Repeat only the stretch of lines below that runs from the line with "[00:26:32.33 to 00:26:33.51]" through the line with "[0:02.50-0:03.00]", unaltered.

BEGIN Given information

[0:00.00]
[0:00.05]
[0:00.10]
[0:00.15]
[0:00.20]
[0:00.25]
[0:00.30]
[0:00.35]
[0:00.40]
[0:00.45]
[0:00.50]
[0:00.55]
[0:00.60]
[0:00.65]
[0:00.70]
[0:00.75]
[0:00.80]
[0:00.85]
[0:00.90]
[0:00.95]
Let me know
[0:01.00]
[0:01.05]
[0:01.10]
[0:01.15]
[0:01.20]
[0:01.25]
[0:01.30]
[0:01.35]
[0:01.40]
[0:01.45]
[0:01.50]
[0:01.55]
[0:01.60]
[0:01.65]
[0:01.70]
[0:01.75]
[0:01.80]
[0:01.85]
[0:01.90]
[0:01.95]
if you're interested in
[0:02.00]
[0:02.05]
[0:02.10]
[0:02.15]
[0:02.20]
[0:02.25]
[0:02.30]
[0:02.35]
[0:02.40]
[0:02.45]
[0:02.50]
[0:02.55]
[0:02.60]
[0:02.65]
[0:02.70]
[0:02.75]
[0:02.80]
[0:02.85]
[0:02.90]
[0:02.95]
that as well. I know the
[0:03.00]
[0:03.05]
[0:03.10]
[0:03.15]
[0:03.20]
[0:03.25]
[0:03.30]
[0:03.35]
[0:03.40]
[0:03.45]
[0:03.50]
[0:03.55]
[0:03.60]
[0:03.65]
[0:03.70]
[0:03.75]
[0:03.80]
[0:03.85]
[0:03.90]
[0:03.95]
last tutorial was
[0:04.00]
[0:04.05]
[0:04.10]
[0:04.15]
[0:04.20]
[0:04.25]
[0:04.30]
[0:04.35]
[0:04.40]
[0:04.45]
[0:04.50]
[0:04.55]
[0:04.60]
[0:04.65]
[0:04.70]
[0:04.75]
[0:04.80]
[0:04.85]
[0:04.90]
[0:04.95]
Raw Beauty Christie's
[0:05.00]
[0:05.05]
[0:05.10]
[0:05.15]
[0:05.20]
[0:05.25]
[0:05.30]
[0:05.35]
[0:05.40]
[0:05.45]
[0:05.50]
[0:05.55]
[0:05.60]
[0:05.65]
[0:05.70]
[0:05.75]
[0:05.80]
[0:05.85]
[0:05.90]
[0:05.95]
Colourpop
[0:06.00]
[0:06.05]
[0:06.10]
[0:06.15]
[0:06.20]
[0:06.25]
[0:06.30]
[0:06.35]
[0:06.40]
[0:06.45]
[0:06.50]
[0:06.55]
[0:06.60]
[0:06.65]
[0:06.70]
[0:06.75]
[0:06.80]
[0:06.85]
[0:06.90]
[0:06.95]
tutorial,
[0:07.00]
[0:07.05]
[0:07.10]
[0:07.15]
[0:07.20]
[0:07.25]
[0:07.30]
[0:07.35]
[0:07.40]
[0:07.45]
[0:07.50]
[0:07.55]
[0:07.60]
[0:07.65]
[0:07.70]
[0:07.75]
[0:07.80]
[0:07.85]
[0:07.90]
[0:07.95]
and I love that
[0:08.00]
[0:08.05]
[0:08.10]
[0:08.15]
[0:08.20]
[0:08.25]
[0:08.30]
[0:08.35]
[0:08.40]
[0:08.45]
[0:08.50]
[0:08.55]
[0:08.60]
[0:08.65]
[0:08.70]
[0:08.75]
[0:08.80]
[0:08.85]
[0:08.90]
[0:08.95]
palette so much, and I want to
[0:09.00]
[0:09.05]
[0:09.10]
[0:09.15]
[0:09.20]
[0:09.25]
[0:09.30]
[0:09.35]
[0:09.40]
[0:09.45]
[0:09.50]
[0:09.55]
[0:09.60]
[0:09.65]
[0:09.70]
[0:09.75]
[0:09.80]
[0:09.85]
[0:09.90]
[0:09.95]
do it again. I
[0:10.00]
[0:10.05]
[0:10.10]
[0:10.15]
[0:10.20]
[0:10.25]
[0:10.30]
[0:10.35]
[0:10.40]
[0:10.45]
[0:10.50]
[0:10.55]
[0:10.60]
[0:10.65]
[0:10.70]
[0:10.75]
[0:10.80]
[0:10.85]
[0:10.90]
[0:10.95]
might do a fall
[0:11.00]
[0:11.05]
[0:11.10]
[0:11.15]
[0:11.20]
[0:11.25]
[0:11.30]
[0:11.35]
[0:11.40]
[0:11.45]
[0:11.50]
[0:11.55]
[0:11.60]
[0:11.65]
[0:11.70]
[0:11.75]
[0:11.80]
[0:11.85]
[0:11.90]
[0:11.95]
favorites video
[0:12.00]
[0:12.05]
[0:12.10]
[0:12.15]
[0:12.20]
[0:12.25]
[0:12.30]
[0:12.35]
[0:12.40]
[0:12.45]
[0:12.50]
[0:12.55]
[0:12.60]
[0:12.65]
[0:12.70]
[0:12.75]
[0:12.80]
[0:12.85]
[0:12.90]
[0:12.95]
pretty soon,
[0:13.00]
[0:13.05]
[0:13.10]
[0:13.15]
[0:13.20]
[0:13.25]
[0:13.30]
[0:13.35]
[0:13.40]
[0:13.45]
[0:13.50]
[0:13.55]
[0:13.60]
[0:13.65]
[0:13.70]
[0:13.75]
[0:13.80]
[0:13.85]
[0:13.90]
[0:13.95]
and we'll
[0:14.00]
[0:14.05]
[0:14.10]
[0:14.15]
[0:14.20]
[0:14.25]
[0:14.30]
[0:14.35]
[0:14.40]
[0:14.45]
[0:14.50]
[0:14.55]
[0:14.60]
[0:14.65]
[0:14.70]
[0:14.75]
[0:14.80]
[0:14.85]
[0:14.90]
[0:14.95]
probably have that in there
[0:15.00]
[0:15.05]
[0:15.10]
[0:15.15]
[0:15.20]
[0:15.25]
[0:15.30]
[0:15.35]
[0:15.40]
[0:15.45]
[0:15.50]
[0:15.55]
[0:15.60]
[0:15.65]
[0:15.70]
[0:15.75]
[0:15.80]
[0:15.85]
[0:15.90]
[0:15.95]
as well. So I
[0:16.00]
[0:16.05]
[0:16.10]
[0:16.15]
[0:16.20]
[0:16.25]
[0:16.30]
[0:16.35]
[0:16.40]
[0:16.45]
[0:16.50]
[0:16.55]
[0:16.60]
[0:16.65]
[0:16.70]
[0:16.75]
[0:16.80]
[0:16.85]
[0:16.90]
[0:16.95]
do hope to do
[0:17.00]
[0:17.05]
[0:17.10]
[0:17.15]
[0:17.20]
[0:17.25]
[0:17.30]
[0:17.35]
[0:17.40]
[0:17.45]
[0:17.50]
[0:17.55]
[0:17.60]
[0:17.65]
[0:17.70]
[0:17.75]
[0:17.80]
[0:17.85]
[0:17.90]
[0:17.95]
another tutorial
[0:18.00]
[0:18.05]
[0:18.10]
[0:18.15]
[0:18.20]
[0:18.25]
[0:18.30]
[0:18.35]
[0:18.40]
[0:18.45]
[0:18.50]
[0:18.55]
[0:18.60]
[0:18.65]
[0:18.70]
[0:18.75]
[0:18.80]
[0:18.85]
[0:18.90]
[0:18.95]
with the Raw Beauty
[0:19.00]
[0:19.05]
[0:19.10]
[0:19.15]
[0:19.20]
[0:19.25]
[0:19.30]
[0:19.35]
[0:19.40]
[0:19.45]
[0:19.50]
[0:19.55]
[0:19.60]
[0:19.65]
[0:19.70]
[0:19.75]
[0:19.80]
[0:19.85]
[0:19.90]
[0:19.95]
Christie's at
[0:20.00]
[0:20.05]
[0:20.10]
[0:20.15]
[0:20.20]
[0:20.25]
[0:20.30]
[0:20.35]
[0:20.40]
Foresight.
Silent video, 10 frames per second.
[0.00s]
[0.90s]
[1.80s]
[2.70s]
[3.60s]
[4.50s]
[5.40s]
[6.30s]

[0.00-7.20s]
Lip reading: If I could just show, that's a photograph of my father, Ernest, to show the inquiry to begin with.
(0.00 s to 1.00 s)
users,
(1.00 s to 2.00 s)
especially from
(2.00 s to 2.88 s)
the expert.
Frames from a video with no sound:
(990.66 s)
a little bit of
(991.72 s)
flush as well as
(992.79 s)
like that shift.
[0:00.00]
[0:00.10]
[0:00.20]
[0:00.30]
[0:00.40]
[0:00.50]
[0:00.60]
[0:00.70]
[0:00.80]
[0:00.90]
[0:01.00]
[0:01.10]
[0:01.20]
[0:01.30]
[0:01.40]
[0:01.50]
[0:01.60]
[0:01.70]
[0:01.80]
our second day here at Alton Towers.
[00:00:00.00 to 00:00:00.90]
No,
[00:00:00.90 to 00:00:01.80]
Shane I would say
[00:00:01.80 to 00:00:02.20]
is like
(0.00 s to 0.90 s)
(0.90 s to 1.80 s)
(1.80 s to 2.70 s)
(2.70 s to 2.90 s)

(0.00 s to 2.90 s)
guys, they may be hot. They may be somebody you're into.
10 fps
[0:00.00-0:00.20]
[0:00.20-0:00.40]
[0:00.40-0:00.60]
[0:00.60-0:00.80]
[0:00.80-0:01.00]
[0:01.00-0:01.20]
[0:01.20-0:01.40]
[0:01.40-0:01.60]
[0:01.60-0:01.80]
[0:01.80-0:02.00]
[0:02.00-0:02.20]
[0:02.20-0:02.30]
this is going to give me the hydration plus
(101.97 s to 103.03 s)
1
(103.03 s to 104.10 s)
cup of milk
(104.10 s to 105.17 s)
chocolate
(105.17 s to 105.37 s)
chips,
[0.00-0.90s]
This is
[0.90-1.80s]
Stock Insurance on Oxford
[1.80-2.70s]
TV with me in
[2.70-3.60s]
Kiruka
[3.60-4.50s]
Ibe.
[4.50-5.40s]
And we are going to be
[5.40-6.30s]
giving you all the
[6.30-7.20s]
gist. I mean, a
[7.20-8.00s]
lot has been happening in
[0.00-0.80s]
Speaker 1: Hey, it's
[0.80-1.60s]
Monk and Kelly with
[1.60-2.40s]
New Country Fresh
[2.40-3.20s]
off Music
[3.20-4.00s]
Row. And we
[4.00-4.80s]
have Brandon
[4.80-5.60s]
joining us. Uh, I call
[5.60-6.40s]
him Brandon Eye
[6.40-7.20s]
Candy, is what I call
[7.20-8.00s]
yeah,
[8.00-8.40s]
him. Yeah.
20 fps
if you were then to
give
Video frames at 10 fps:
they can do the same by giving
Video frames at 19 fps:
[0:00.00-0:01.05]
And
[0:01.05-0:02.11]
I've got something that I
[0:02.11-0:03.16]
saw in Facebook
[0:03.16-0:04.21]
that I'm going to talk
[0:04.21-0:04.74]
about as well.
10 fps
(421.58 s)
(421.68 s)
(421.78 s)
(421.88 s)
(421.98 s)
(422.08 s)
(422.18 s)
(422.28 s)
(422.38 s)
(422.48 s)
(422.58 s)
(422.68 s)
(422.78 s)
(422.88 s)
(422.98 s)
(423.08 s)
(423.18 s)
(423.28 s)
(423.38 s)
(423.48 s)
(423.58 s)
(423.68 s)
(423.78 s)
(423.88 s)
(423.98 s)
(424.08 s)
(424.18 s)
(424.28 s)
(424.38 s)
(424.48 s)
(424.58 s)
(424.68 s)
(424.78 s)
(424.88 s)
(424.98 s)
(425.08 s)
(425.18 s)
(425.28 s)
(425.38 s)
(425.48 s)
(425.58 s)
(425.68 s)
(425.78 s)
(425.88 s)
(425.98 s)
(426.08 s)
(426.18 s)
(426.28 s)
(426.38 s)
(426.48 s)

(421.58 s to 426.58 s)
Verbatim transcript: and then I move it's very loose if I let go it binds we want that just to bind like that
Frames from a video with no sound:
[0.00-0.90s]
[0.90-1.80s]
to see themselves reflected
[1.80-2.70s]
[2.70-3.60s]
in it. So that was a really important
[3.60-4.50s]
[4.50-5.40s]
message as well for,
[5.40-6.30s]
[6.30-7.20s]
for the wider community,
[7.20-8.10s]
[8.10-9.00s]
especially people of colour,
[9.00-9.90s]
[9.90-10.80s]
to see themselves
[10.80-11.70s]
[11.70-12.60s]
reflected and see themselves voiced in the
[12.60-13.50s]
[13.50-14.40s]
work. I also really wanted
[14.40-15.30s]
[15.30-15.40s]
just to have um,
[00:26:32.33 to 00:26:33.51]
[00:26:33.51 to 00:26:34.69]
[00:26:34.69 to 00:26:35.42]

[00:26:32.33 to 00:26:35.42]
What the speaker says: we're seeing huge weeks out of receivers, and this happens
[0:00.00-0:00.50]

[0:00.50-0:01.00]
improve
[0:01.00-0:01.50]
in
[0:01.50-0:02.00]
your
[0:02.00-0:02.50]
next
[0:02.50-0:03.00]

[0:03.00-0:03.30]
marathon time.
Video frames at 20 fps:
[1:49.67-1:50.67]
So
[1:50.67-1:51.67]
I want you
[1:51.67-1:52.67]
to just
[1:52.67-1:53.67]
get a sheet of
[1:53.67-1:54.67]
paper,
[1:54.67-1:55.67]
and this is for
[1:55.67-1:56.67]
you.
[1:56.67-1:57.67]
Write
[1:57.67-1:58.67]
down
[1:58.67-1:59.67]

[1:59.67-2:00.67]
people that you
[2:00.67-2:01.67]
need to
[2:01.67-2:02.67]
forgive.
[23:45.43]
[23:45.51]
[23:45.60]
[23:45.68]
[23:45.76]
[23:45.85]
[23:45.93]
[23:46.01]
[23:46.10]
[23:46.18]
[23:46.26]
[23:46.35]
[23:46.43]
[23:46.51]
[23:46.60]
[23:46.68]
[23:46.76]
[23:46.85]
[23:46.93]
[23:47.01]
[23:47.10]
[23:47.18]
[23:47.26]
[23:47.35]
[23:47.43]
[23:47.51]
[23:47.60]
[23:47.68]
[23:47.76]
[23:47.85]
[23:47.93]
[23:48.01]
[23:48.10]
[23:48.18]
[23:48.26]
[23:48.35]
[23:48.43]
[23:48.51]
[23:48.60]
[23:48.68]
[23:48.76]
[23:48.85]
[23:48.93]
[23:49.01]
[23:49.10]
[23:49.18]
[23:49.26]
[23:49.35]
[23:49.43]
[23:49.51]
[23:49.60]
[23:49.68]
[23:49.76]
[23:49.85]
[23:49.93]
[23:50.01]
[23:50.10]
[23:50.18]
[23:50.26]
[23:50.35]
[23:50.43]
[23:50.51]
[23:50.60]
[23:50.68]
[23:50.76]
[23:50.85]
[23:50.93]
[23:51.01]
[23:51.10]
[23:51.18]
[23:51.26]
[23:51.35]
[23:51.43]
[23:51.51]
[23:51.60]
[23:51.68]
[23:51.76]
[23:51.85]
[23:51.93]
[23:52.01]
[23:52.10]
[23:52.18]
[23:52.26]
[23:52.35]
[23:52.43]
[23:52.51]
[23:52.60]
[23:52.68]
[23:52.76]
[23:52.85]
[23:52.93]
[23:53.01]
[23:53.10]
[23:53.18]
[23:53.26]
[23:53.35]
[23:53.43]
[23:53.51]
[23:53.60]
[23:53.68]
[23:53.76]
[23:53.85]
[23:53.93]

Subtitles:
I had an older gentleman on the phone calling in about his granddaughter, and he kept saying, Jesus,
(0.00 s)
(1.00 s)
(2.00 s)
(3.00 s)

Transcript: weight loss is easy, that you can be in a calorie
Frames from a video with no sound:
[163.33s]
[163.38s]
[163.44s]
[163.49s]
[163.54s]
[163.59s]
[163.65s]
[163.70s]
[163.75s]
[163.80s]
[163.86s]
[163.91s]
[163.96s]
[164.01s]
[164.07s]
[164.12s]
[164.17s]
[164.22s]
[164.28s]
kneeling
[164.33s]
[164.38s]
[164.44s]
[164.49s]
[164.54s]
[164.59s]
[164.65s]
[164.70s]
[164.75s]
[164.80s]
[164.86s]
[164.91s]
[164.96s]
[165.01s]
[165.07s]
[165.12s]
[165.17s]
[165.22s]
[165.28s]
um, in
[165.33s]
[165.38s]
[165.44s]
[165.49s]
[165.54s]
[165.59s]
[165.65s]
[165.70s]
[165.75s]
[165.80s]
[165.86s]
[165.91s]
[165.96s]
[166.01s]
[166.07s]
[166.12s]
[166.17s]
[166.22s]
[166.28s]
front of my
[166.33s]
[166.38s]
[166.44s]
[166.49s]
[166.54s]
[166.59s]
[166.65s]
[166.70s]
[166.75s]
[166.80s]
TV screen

END Given information

» Solution to this problem:
[00:26:32.33 to 00:26:33.51]
[00:26:33.51 to 00:26:34.69]
[00:26:34.69 to 00:26:35.42]

[00:26:32.33 to 00:26:35.42]
What the speaker says: we're seeing huge weeks out of receivers, and this happens
[0:00.00-0:00.50]

[0:00.50-0:01.00]
improve
[0:01.00-0:01.50]
in
[0:01.50-0:02.00]
your
[0:02.00-0:02.50]
next
[0:02.50-0:03.00]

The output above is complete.